What the exercise asks = Exactly as they stand, give the records below again, with no images.

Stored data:
·····
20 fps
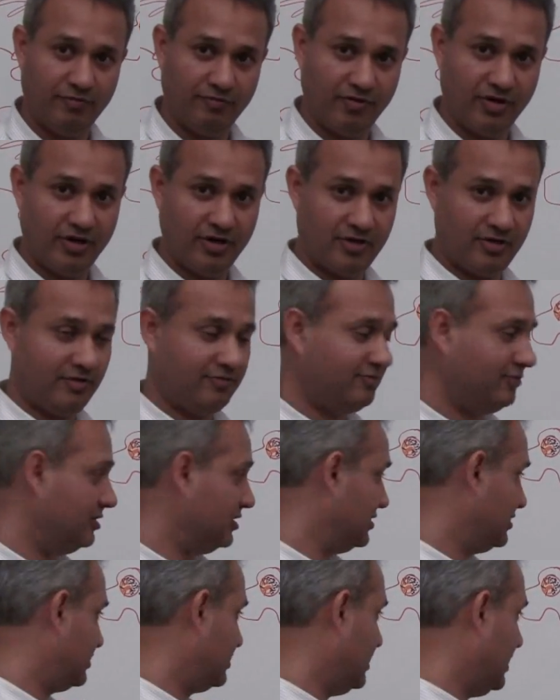aware of
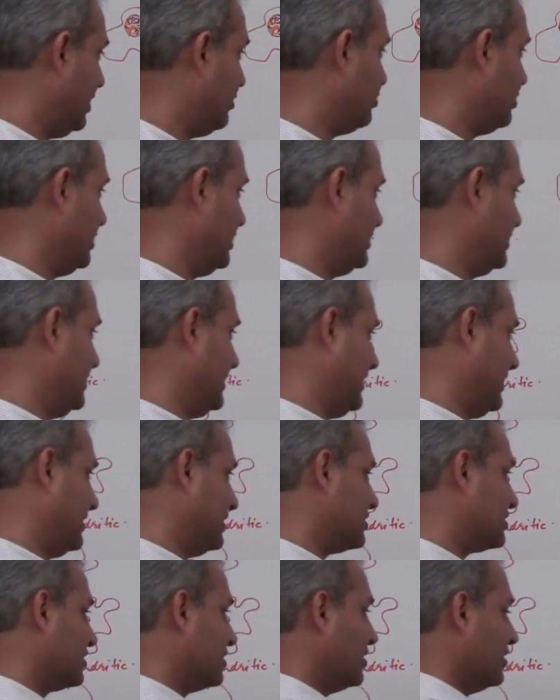his surroundings, I
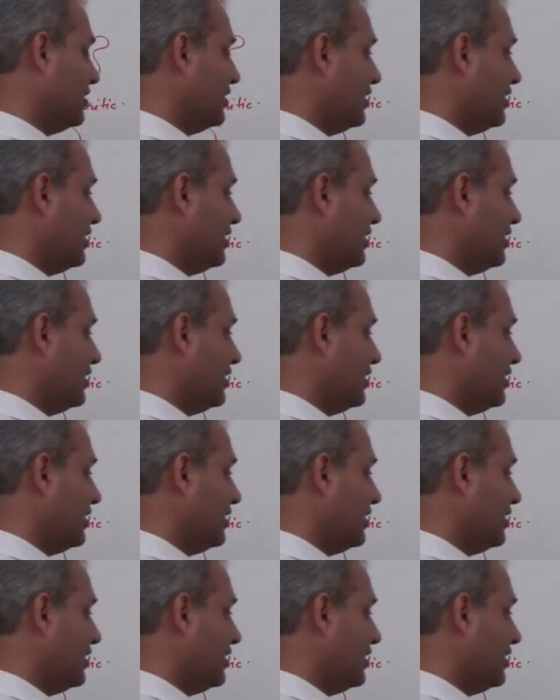guess.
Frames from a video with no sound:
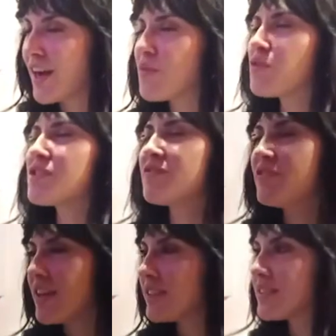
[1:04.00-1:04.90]
I was
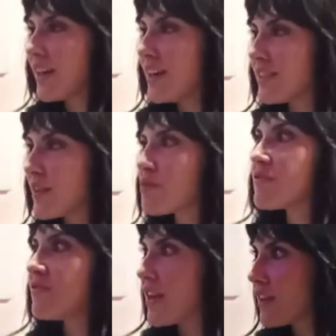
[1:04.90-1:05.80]
very tired, I
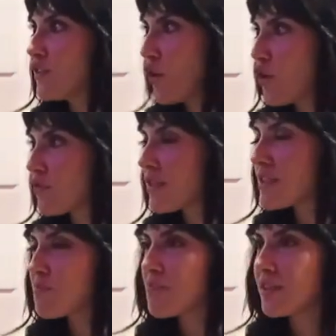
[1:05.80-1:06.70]
was very
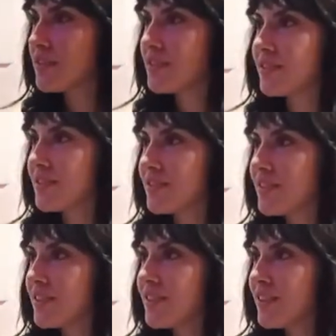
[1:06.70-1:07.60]
nervous, but
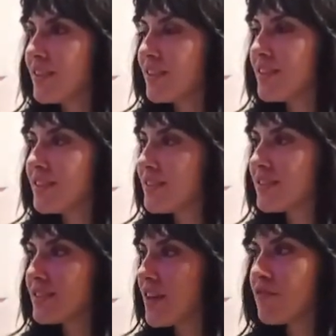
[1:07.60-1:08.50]

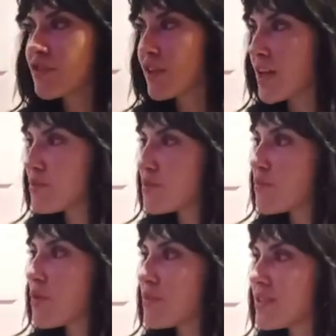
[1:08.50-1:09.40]
it's unforgettable
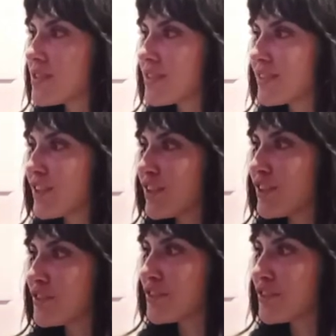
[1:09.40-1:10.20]
moments, you know?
·····
Reply to the task =
20 fps
aware of
his surroundings, I
guess.
Frames from a video with no sound:
[1:04.00-1:04.90]
I was
[1:04.90-1:05.80]
very tired, I
[1:05.80-1:06.70]
was very
[1:06.70-1:07.60]
nervous, but
[1:07.60-1:08.50]

[1:08.50-1:09.40]
it's unforgettable
[1:09.40-1:10.20]
moments, you know?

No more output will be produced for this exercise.